» **PROBLEM STATEMENT**:
Can the lines below, from the one that holds "[00:00:06.00 to 00:00:07.00]" to the very end, be echoed exactly, with both ends included and no pictures?

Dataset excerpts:
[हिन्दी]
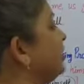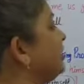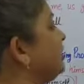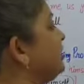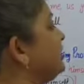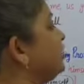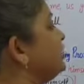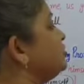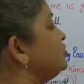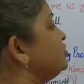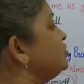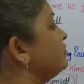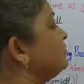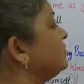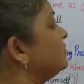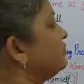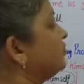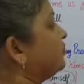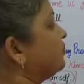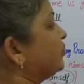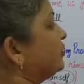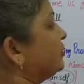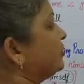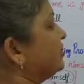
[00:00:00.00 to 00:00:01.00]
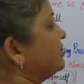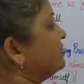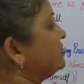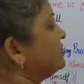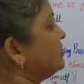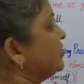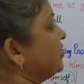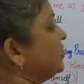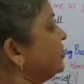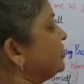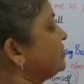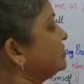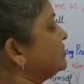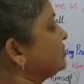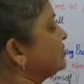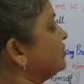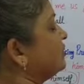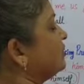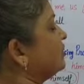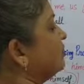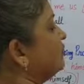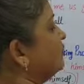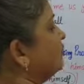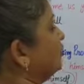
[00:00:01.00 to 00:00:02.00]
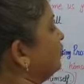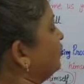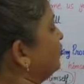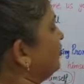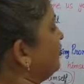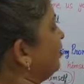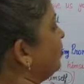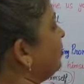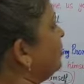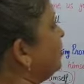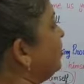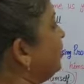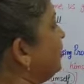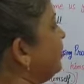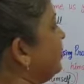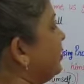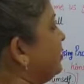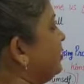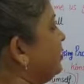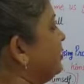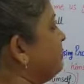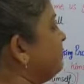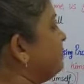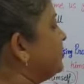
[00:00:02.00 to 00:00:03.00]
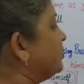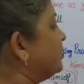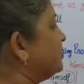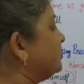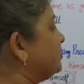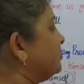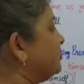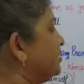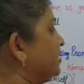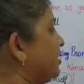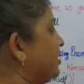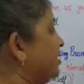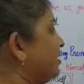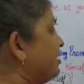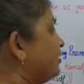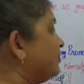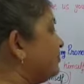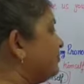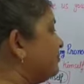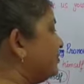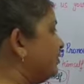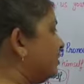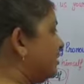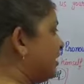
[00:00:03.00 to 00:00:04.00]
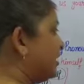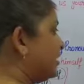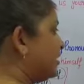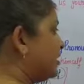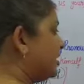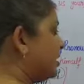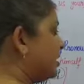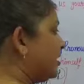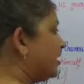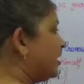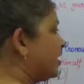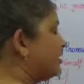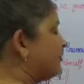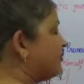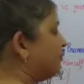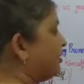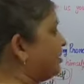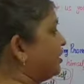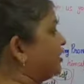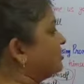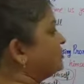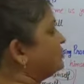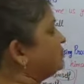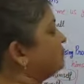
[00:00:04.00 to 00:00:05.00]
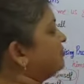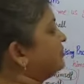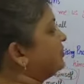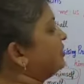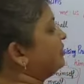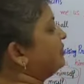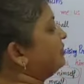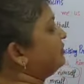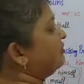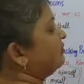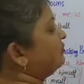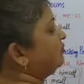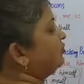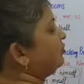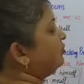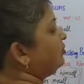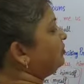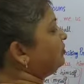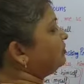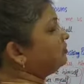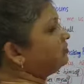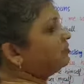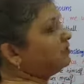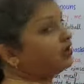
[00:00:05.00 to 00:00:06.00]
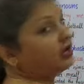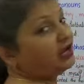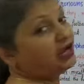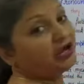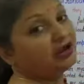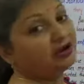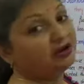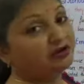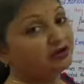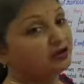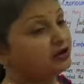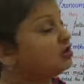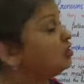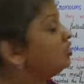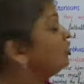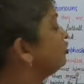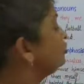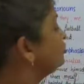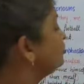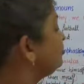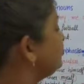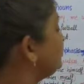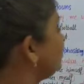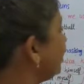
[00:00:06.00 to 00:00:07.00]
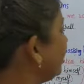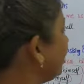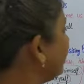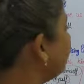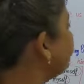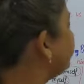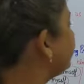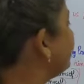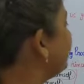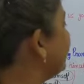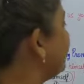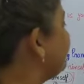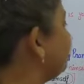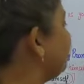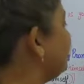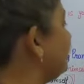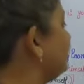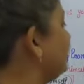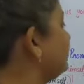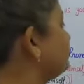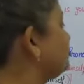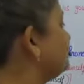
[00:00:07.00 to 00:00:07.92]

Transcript: है ईच ऑफ द बॉयज़ हैज़ अ बुक यानी प्रत्येक लड़के के पास में बुक है तो यहाँ पर हमने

» **EXERCISE ANSWER**:
[00:00:06.00 to 00:00:07.00]
[00:00:07.00 to 00:00:07.92]

Transcript: है ईच ऑफ द बॉयज़ हैज़ अ बुक यानी प्रत्येक लड़के के पास में बुक है तो यहाँ पर हमने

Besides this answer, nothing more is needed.